In brief

  • Livecoin is shutting down citing lost control over its infrastructure.
  • The platform promises to refund the clients requesting a substantial amount of personal data.
  • Livecoin has warned of potential imposters.

After an alleged hack in December 2020, Russian cryptocurrency exchange Livecoin has announced that it is going to shut down, but that it will refund its customers.

“Our service has been damaged hard in technical and financial way. There is no way to continue operative business in these conditions, so we take a hard decision to close the business and paying the remaining funds to clients,” says the announcement published on January 16.


The supposed attack on the exchange took place in the end of December 2020 when the price of Bitcoin was rallying past the $20,000 level. On December 23, when the largest cryptocurrency by market cap was changing hands at $23,000, its price on Livecoin soared to an unprecedented $450,000.

On Christmas eve the exchange said it fell victim to “a carefully planned attack” and lost control of some of its servers, warning customers to stop using its services. The hackers were said to have stolen 106 BTC, 380 ETH, 236 BCH, 567,012 XRP, 66.8 million DOGE, as well as still unknown amounts in USDT and ERC-20 tokens. The Ethereum-related funds were converted to DAI on decentralized exchange Uniswap, while a chunk of the remaining coins was sent to crypto exchange KuCoin.

Now the users have until March 17 to claim refunds, with the exchange warning against potential fraudulent activity on numerous “fake groups in different messengers and other channels,” where people represent themselves as Livecoin team members, insiders, or hackers. The platform has also temporarily moved its media channels to, which at the moment is said to be the only official source of information.

“Do not send money to anyone. You don't have to pay to get back your funds from us, the only thing you need is to send a request and follow simple procedure,” said the exchange.

Some users, however, complained that the provided email address at domain isn’t working.


Others are cautious about the latest announcement, saying that the only evidence the site is controlled by the exchange is the previously mentioned Twitter post. Several clients, however, say they have managed to send refund requests, but were asked to provide certain information.

This includes details of their first deposits, scanned copies of government-issued ID-cards and proof of residential address; a selfie with the ID-card and a sheet of paper with the Livecoin registration date written on it; the most used device for logging in the exchange, and a proof of source of funds.

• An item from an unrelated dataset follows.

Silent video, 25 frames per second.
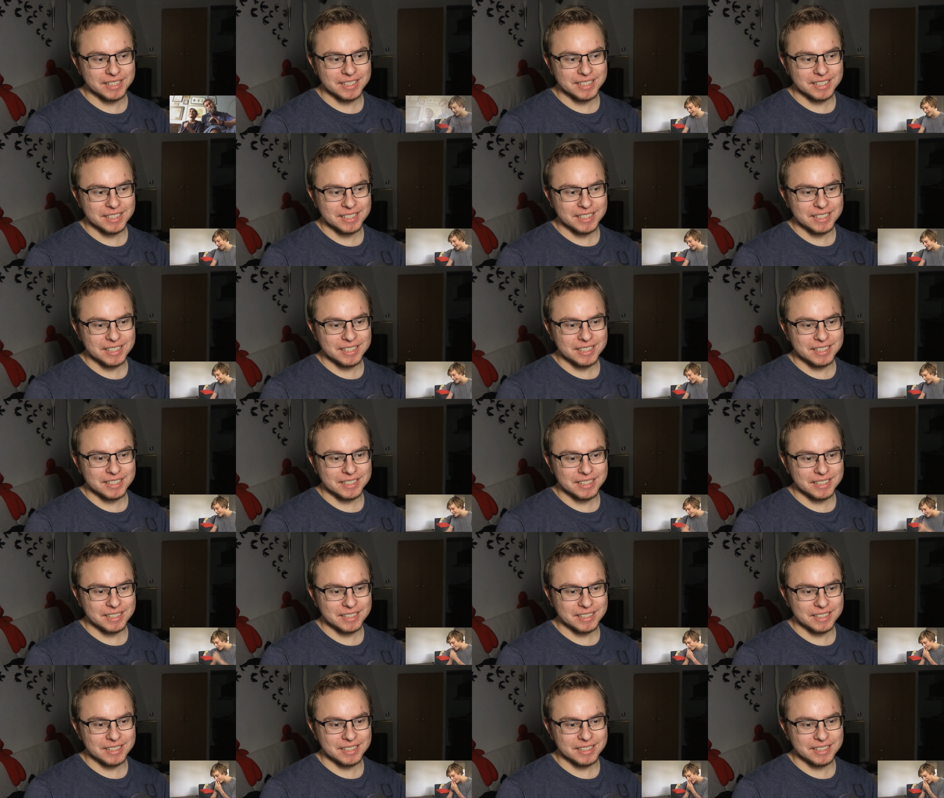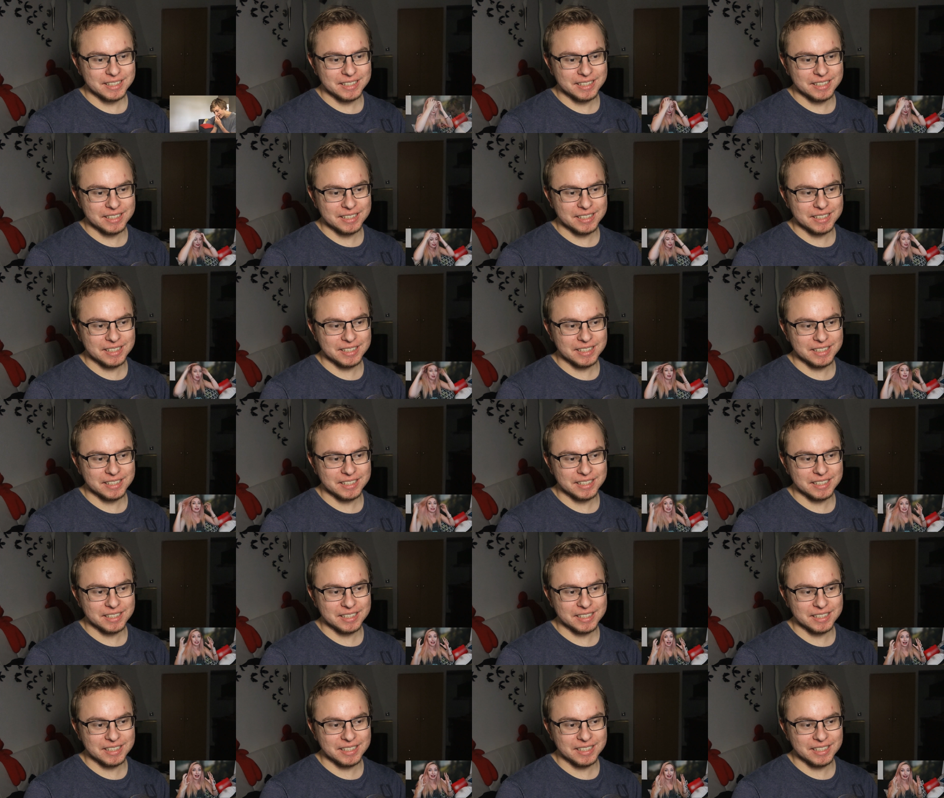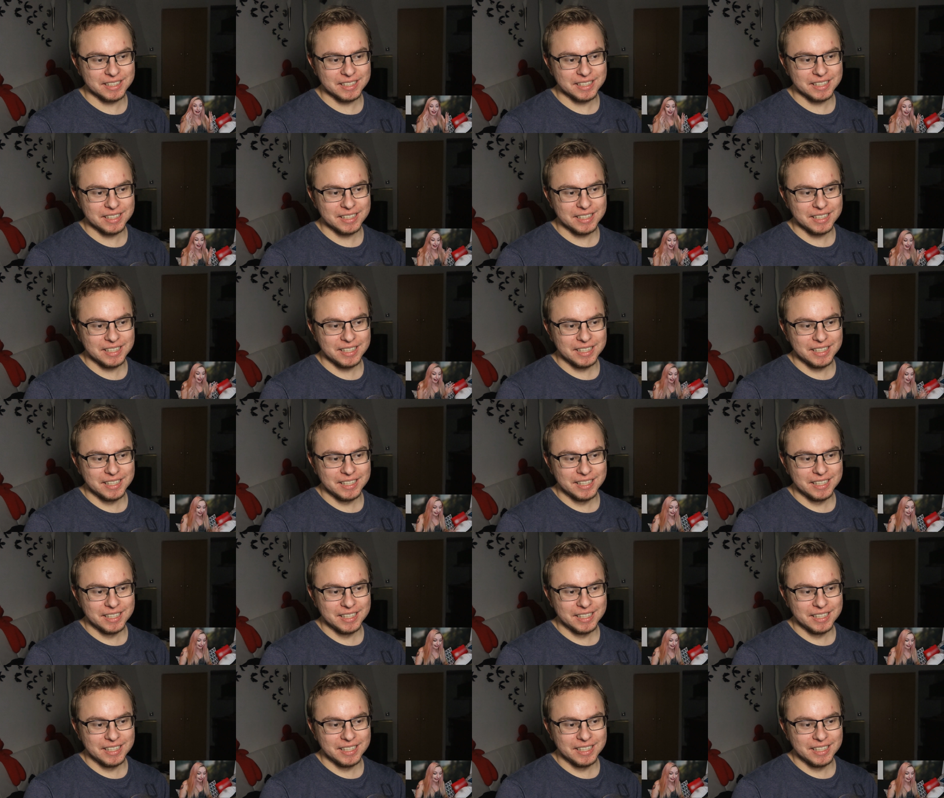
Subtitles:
(no one is talking)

In response to these requirements a group of users suggested clients should make a counterclaim demanding proof of ownership and detailed information about what has actually happened to the exchange.

Livecoin has been active since April 2015, with about $16 million in daily transactions prior to the December events. According to Russia’s state patent service archives, until 2018 Livecoin was operated by London-based DELTA E-COMMERCE LTD, with Belize-registered RED Velvet Investments LTD entering the stage at a later point.

The true names of the exchange owners, however, remain in mystery. Svetlana Geller and Ivona Zlatova are reportedly the CEOs, but there have been plenty of suggestions in the past that these names are not real.